=== REQUIREMENT ===
The task calls for an exact copy of the records, without any images.

··· INPUT MATERIAL ···

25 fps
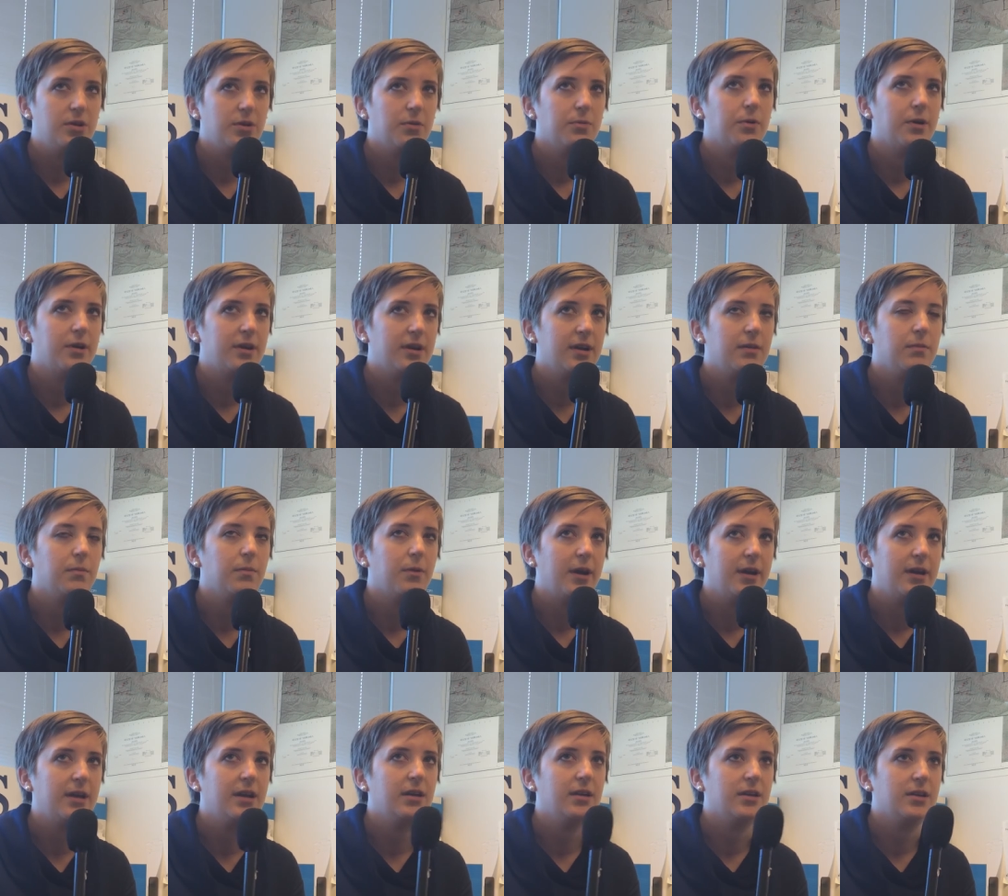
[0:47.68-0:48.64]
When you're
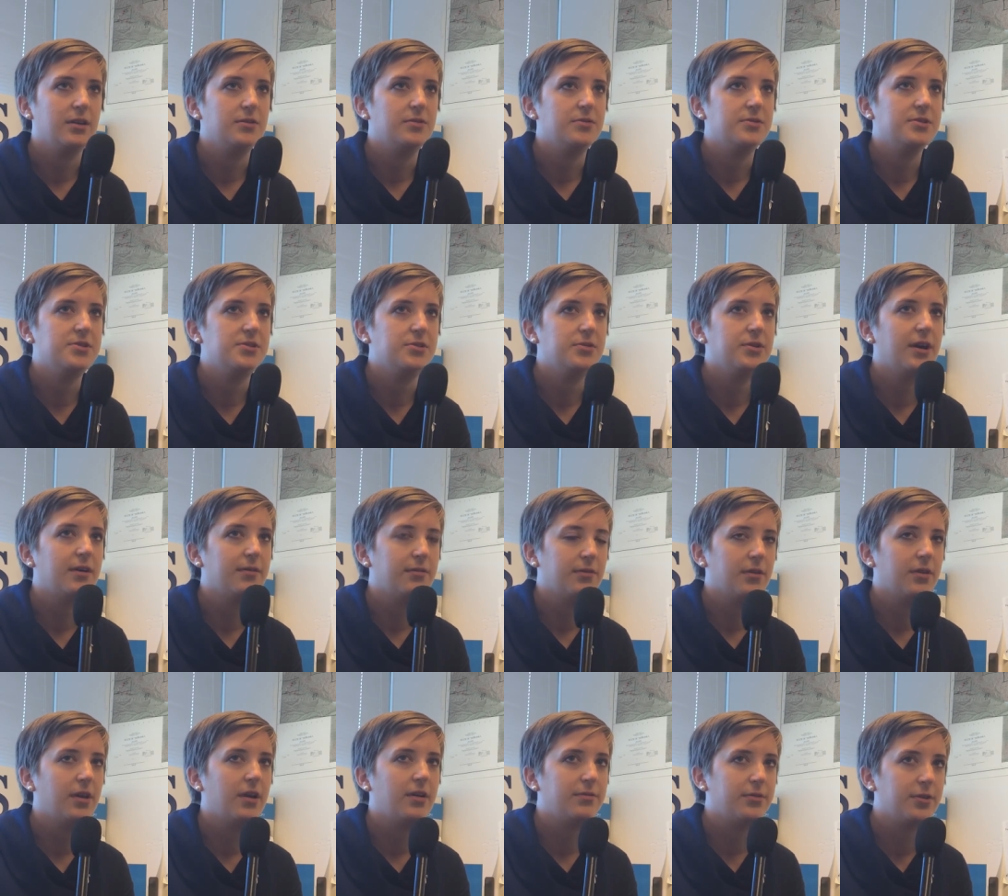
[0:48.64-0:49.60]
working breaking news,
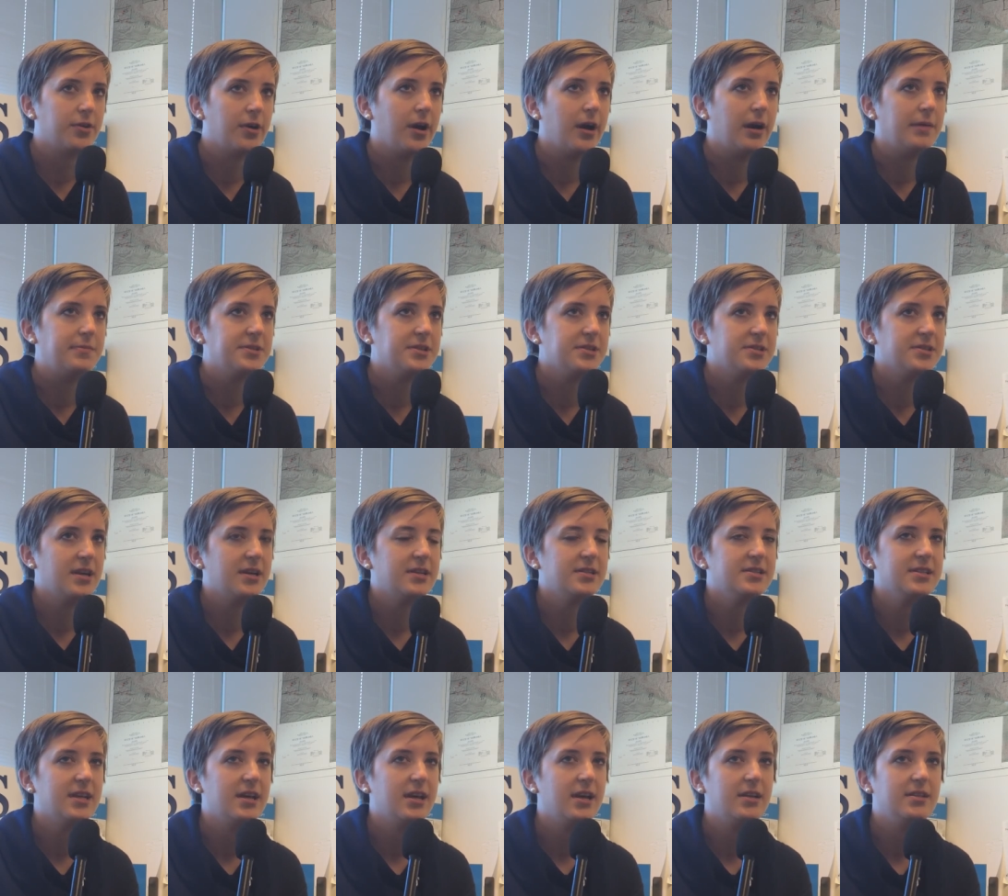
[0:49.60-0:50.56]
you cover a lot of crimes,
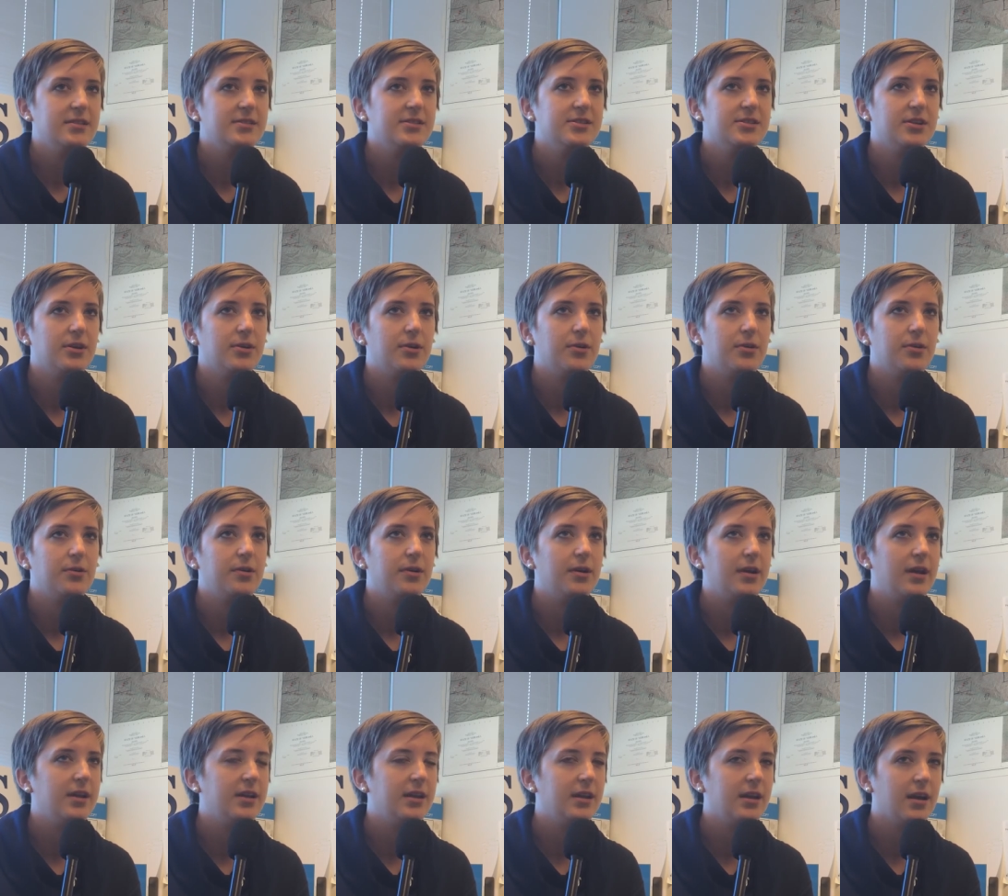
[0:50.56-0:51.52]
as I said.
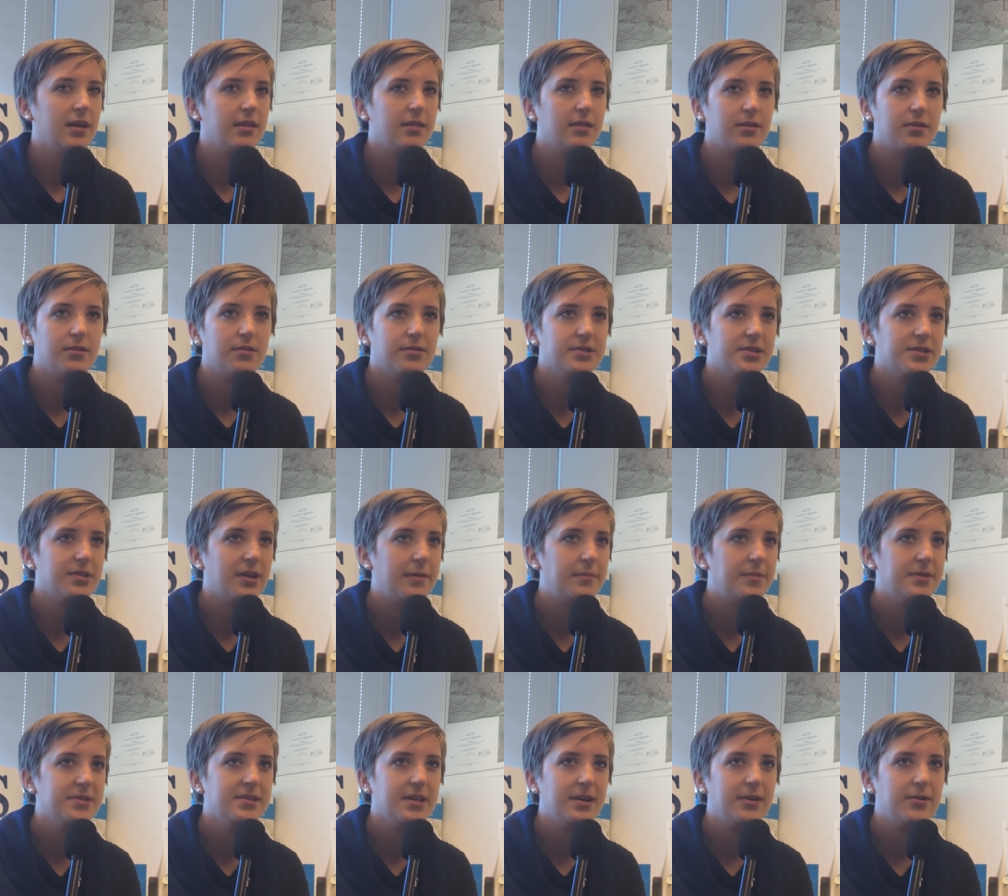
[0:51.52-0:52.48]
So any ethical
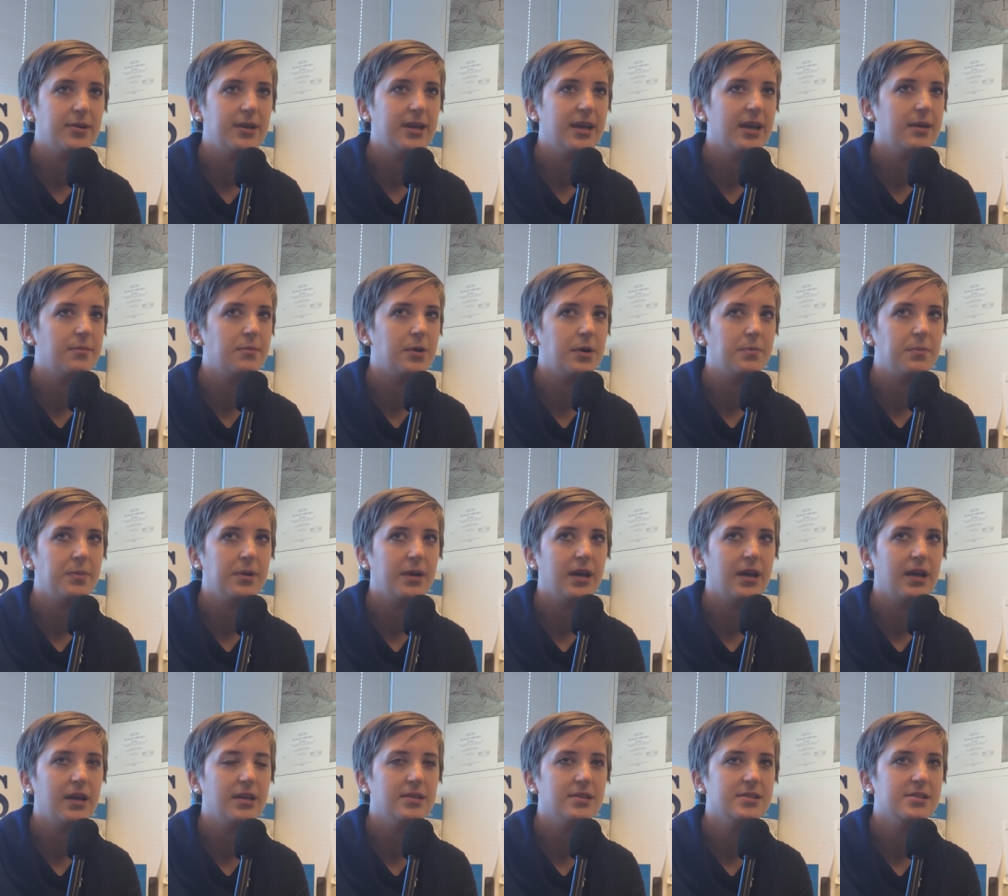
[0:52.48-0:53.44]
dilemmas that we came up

···

=== RESULT OF THIS EXERCISE ===
25 fps
[0:47.68-0:48.64]
When you're
[0:48.64-0:49.60]
working breaking news,
[0:49.60-0:50.56]
you cover a lot of crimes,
[0:50.56-0:51.52]
as I said.
[0:51.52-0:52.48]
So any ethical
[0:52.48-0:53.44]
dilemmas that we came up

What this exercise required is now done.